Trade wind cumulus clouds, which hover over tropical oceans
around the world, play an important part in the climate
system. But scientists lack data to show both how the clouds
affect the exchange of moist heat and chemicals between
the ocean and the atmosphere and why the clouds release
warm rain twice as quickly as theoretical calculations
would indicate.
To resolve these mysteries, researchers from NCAR, other
U.S. institutions, and more than a half-dozen other nations
converged on Antigua and Barbuda at the end of 2004 for
the Rain in Cumulus over the Ocean experiment (RICO).

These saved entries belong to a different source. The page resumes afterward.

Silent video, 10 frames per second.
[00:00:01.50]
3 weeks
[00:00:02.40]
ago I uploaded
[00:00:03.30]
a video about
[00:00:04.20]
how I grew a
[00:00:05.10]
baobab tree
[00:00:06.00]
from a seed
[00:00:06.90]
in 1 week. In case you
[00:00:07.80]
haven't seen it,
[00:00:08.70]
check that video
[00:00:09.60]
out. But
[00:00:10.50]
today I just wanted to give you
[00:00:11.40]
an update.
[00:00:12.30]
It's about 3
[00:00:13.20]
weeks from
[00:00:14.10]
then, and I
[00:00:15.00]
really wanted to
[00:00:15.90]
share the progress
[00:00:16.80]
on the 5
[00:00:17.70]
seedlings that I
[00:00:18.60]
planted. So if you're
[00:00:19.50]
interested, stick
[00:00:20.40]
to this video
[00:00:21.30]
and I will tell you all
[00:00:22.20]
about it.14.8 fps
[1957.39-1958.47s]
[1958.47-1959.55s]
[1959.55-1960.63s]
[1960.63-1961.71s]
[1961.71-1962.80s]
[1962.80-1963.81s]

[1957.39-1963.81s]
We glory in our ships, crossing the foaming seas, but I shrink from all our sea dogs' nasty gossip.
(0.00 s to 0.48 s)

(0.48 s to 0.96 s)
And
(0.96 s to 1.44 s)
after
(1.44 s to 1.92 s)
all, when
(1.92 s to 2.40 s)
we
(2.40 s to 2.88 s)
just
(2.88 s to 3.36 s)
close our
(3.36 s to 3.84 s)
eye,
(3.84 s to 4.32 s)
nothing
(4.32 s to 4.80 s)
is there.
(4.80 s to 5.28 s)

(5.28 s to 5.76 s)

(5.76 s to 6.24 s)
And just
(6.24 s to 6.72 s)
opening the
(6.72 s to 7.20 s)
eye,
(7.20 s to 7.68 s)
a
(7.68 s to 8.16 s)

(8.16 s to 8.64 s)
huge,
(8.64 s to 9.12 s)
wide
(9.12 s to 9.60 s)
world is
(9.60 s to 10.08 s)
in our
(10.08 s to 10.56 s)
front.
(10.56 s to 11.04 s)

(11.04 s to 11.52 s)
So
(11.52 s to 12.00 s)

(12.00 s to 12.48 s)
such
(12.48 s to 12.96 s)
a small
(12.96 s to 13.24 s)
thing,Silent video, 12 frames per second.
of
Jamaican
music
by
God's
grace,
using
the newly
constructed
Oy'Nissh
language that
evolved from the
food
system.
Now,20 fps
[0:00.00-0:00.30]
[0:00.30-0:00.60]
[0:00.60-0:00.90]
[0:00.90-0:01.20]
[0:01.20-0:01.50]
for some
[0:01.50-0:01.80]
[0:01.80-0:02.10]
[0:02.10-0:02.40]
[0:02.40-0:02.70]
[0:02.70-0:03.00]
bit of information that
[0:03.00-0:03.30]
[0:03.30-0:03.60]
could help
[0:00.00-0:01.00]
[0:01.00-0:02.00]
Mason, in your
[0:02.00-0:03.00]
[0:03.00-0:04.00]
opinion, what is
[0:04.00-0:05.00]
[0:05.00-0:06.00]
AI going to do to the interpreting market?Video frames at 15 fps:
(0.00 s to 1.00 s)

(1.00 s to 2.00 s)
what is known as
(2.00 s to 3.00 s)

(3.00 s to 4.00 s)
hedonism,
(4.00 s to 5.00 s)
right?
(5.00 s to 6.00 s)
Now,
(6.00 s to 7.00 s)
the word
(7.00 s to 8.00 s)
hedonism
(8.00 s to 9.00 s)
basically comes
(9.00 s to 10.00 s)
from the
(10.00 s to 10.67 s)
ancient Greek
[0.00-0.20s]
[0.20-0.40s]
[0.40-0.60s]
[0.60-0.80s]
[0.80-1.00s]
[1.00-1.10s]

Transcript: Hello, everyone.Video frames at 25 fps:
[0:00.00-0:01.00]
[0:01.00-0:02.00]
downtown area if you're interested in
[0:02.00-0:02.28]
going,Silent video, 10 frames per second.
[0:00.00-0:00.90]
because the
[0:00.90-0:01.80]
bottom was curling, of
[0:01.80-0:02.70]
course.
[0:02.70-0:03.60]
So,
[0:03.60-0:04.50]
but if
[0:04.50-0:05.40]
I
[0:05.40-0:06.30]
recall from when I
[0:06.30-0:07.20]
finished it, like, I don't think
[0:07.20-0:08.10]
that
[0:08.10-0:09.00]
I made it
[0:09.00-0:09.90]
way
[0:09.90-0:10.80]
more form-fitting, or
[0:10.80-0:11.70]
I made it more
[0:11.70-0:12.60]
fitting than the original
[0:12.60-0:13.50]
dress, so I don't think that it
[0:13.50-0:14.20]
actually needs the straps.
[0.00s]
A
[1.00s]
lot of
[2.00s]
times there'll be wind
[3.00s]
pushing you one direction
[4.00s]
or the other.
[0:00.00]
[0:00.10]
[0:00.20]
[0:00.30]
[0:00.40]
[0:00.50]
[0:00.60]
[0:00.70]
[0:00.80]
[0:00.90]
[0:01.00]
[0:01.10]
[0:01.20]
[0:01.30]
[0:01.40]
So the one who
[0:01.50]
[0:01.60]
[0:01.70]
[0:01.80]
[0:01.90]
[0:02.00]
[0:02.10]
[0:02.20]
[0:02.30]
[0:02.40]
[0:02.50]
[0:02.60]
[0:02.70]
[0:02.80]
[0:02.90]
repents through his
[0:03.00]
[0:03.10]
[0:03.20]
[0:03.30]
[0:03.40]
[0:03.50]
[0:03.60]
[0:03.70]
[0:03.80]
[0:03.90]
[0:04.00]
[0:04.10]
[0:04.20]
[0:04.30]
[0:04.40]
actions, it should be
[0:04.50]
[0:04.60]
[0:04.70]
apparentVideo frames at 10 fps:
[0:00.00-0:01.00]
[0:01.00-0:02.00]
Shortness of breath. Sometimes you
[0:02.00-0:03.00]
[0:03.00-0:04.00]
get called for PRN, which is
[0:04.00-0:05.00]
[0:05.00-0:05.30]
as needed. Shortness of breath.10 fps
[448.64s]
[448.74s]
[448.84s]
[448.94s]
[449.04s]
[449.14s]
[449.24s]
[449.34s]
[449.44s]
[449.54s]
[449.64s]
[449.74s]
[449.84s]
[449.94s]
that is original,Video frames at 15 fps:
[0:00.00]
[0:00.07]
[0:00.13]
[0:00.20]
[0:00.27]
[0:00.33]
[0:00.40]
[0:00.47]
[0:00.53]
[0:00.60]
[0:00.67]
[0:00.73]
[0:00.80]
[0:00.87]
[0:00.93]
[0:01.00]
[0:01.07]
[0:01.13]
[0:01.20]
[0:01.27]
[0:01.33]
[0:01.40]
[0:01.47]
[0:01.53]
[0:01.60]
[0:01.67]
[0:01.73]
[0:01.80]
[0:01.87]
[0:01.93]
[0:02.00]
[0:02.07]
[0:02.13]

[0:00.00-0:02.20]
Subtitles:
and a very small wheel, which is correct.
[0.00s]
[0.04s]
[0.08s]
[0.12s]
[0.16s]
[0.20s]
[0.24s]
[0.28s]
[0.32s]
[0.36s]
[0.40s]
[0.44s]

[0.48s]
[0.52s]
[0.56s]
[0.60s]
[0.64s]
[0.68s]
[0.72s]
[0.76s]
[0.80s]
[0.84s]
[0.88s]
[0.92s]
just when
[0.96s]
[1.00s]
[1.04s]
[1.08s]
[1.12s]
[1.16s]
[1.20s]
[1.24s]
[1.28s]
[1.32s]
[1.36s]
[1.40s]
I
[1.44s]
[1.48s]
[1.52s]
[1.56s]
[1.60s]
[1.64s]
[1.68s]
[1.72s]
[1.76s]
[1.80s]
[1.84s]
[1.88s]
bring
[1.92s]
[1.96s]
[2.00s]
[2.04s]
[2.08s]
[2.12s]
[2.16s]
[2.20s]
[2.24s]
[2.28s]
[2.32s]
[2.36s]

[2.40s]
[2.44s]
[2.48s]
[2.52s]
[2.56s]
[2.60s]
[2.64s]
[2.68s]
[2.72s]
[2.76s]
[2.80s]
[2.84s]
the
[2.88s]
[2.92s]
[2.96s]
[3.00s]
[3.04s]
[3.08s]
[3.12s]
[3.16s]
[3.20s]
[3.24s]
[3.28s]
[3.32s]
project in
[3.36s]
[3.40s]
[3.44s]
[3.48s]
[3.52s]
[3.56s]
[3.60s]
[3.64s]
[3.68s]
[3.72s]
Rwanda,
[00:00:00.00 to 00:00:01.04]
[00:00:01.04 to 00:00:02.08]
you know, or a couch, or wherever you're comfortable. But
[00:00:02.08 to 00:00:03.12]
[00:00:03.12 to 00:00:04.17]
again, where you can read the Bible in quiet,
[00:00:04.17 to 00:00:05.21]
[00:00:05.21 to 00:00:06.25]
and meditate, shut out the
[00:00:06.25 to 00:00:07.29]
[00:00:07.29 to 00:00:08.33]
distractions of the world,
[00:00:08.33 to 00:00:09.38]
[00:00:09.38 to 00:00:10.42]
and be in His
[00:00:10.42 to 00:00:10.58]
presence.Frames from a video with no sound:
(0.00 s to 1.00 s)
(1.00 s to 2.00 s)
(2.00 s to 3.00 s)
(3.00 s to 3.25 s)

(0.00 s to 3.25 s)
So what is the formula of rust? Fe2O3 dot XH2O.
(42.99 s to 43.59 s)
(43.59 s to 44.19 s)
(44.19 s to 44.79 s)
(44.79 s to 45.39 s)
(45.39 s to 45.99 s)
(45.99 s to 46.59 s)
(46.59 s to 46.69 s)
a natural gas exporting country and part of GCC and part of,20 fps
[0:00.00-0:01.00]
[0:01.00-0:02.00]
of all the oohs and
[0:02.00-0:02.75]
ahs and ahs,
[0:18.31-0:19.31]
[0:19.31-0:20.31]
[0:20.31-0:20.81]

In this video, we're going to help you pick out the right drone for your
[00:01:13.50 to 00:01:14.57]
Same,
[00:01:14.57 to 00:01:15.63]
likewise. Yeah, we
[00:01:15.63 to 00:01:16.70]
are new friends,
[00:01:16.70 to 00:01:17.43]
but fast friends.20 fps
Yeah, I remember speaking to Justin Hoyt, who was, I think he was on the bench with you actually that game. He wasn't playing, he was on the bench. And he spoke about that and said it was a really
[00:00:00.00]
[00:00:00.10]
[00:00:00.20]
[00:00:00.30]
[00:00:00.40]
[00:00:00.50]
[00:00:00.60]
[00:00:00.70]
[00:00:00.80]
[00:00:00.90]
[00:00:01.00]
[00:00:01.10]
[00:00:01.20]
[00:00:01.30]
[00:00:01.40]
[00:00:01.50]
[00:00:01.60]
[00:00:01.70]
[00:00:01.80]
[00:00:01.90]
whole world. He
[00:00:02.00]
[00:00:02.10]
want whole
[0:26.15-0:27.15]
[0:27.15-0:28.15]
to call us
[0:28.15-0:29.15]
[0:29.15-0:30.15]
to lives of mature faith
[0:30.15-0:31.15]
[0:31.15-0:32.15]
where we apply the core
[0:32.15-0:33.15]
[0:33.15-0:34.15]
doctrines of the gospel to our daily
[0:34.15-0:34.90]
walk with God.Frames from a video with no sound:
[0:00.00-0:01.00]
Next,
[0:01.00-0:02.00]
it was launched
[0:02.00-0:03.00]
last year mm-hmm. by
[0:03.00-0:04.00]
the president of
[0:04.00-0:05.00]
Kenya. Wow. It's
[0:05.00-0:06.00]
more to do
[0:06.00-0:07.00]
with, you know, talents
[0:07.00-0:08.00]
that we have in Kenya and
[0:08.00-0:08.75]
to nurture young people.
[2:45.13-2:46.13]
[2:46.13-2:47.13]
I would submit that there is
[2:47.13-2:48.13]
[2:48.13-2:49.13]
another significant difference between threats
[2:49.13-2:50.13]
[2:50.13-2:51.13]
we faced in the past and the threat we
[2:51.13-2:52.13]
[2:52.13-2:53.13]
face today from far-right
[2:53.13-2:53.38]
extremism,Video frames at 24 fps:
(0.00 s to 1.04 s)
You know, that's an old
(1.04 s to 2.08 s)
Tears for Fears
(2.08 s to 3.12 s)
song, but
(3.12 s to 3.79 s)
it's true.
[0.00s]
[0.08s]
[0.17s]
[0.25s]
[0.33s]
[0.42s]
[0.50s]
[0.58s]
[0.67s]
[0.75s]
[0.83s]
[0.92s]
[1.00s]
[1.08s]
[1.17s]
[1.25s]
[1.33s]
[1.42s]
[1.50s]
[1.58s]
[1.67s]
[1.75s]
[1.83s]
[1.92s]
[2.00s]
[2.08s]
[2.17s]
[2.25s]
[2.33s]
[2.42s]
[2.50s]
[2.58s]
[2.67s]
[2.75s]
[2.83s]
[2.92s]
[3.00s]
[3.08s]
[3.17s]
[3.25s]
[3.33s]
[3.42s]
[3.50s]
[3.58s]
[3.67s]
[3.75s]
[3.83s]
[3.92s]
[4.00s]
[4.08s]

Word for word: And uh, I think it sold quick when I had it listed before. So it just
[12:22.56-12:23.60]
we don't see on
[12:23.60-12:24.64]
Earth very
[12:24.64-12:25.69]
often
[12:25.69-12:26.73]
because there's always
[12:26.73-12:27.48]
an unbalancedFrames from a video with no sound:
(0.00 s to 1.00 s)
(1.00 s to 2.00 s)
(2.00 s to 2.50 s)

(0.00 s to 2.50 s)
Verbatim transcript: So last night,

UCAR
handled the logistics, which involved three aircraft, a
ship, and dozens of airborne and ground instruments.
Among the challenges: using a ground-based radar to observe cloud structures
and immediately communicating that information via the Internet to a research
aircraft, and transporting 2 radars and 42 bottles of helium for weather balloons
along flooded and unpaved roads on a largely undeveloped island.
UCAR is also managing the data, which are expected to provide unprecedented information
about cumulus clouds and their impact on regional or even global climate. Scientists
expect to spend about five years analyzing the findings. “The data are
amazing in their variety and wealth,” says Bjorn Stevens, an NCAR affiliate
scientist and professor at the University of California, Los Angeles, who was
one of RICO’s principal investigators.